- **DIRECTIONS**
Return the entire listing, character for character.

- **DATA RECORDS**
════════════════════

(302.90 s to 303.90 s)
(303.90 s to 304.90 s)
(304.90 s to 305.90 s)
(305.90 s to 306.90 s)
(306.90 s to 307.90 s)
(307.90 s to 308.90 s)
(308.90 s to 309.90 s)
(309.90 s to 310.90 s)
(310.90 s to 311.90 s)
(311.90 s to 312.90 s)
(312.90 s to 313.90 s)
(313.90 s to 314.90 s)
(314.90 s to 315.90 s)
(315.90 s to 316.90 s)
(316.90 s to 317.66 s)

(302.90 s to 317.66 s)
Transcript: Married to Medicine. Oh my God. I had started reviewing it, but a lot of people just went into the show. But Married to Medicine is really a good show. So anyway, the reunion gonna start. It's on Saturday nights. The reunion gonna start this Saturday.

════════════════════

- **ANSWER FOR THE TASK**
(302.90 s to 303.90 s)
(303.90 s to 304.90 s)
(304.90 s to 305.90 s)
(305.90 s to 306.90 s)
(306.90 s to 307.90 s)
(307.90 s to 308.90 s)
(308.90 s to 309.90 s)
(309.90 s to 310.90 s)
(310.90 s to 311.90 s)
(311.90 s to 312.90 s)
(312.90 s to 313.90 s)
(313.90 s to 314.90 s)
(314.90 s to 315.90 s)
(315.90 s to 316.90 s)
(316.90 s to 317.66 s)

(302.90 s to 317.66 s)
Transcript: Married to Medicine. Oh my God. I had started reviewing it, but a lot of people just went into the show. But Married to Medicine is really a good show. So anyway, the reunion gonna start. It's on Saturday nights. The reunion gonna start this Saturday.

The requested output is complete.